Embora nós pensemos normalmente que se trata de uma nova doença atribuída a maus hábitos, má sorte ou longevidade, uma descoberta surpreendente revelou que a doença existia em ancestrais humanos há mais de um milhão de anos.
Os cientistas encontraram evidências de cancro em ossos do pé e da coluna de dois espécimes hominídeos antigos, na África do Sul.
O fragmento do pé tem aproximadamente 1,7 milhões de anos de idade e as vértebras quase 2 milhões de anos de idade.
Para enquadrar o achado, até agora a mais antiga descoberta de um tumor possível num ser humano tinha apenas 120.000 anos de idade. Isso é uma enorme diferença e amplia consideravelmente o nosso cronograma dos registos da doença.
Qual o seu significado?
Uma equipa de cientistas da University of the Witwatersrand’s Evolutionary Studies Institute e do South African Centre for Excellence in PalaeoSciences fizeram e registaram as descobertas, e dizem que os ossos fornecem uma ligação direta de evolução humana ao longo de milhões de anos.

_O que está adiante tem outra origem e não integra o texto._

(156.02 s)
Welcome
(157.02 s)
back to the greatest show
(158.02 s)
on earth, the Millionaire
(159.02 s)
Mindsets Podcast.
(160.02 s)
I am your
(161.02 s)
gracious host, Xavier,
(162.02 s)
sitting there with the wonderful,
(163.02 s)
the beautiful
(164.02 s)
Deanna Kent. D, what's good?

Na verdade, nunca se saberia que a evidência de cancro no osso do pé existia desde os tempos pré-históricos, diz Edward John Odes, da Faculdade de Ciências Anatómicas da Universidade de Wits.
“Nós testámos este osso em particular, com uma espécie de osteosarcoma humano moderno conhecido, e parece idêntico“, disse.

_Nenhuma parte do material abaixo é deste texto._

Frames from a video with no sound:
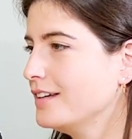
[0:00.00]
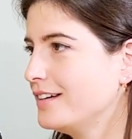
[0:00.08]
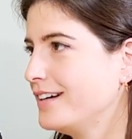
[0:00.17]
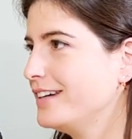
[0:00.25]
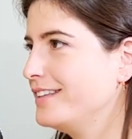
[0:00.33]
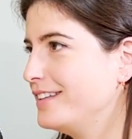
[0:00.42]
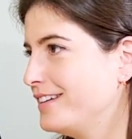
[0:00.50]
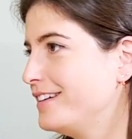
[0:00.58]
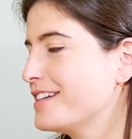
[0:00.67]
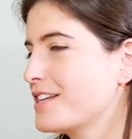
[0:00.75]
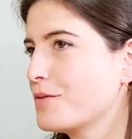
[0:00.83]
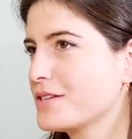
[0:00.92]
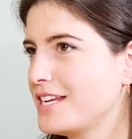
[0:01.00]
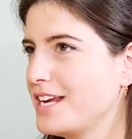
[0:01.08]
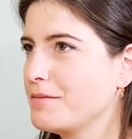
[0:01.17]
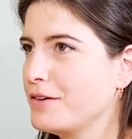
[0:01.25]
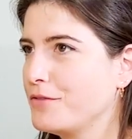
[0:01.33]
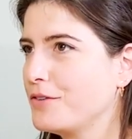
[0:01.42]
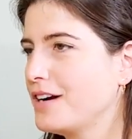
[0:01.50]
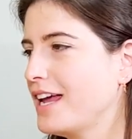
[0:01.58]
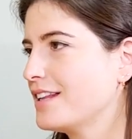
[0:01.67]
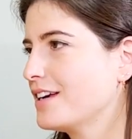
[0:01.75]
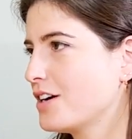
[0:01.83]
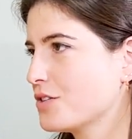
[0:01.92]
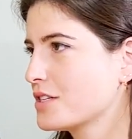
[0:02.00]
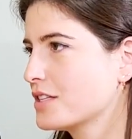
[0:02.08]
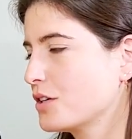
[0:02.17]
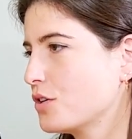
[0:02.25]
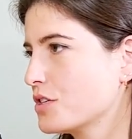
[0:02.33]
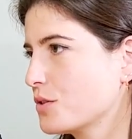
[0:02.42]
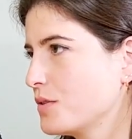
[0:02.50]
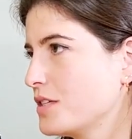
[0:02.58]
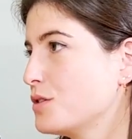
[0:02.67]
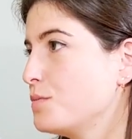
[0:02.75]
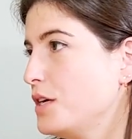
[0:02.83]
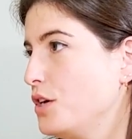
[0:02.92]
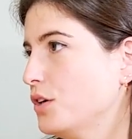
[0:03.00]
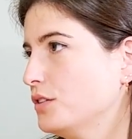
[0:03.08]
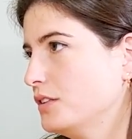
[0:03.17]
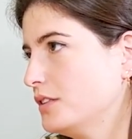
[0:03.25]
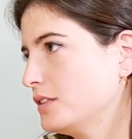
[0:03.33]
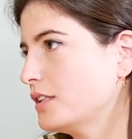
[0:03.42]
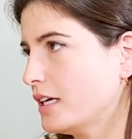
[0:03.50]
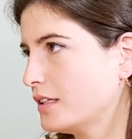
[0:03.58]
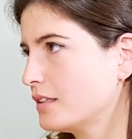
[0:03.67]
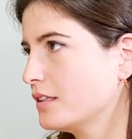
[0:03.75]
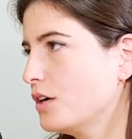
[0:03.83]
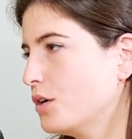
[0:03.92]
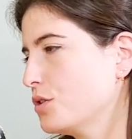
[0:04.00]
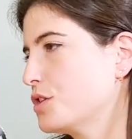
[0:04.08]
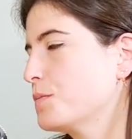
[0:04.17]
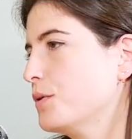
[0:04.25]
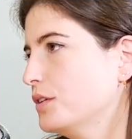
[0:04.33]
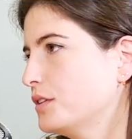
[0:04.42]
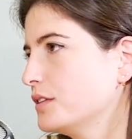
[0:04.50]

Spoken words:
as I was saying before, the causes and the consequences beyond that hotspot.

É aí que reside um tentador mistério: desde que este ser sem nome teve um cancro ósseo, ocorreram mudanças evolutivas enormes. As coisas mudaram. Os seres humanos mudaram.

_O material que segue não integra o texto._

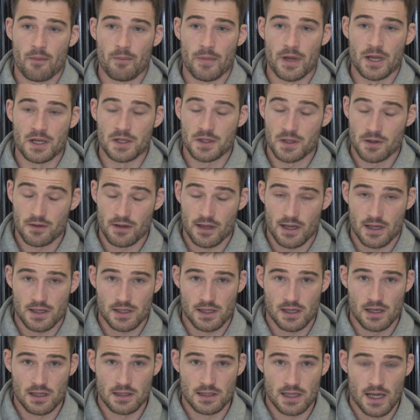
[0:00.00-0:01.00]
in
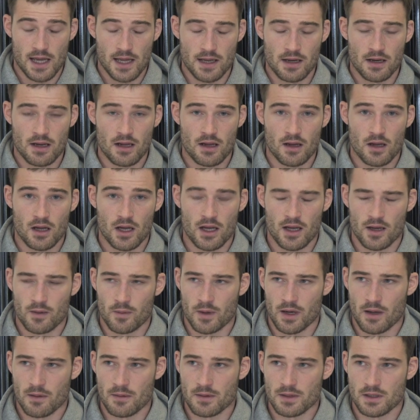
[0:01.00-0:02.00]
2010
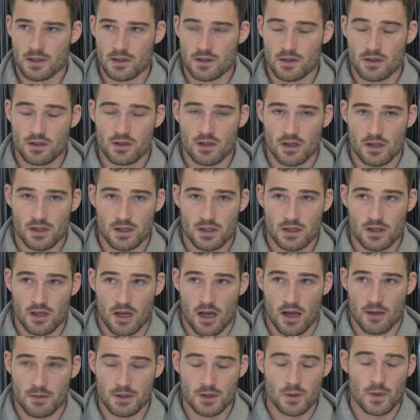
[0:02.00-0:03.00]
when I was
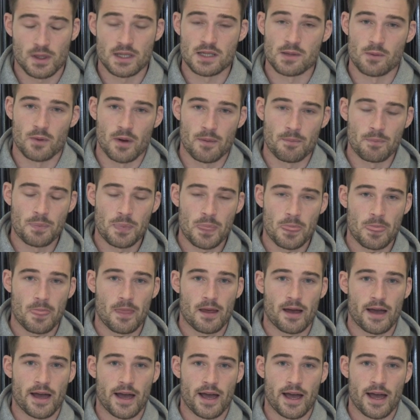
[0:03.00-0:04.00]
21.
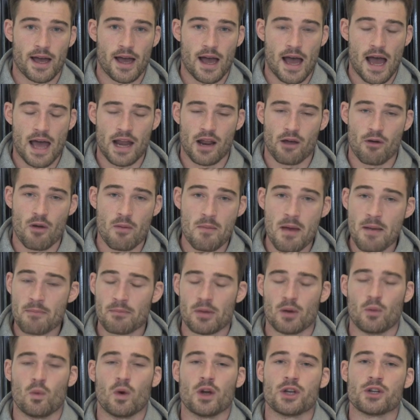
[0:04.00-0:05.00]
And I
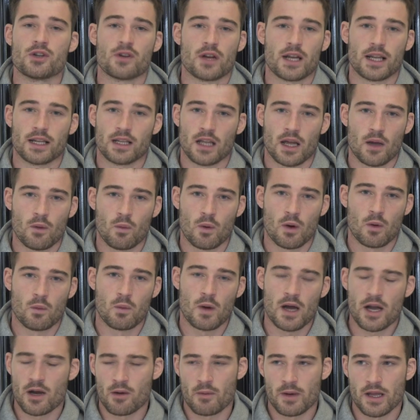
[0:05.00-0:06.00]
remember wondering, like, well,
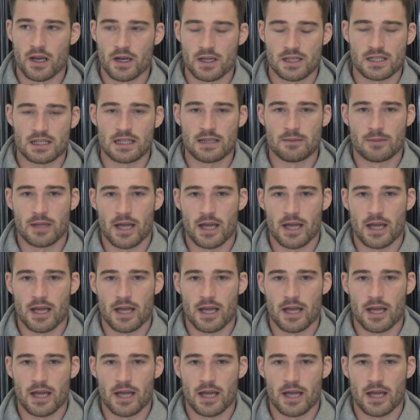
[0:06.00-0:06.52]
where are we going to sleep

Como pode beneficiar a investigação do cancro
Muitos cancros modernos têm todos os tipos de variáveis. “Hoje em dia, temos cancros que são totalmente novos, provocados por obesidade e dieta, o álcool, o tabagismo“, disse Randolph-Quinney. “Há uma ligação de causa direta.”
Os tumores encontrados nos ossos antigos são cancros osteogénicos primários, o que significa que não havia quaisquer fatores ambientais, ou variáveis, para explicar a sua existência. Estes tipos de cancros, obviamente, existem ainda hoje, e a sua existência poderia fornecer uma tipologia constante.
“Tem que haver algo mais que causa cancro“, disse Odes. “Nós não sabemos o que é nesta fase. Sabemos que a capacidade de malignidade é antiga. Sabemos também que existem mecanismos que trazem estes tumores e cancros. A questão é, como podemos aplicar esses mecanismos para compreender a evolução do cancro desde os tempos antigos para este mundo moderno.”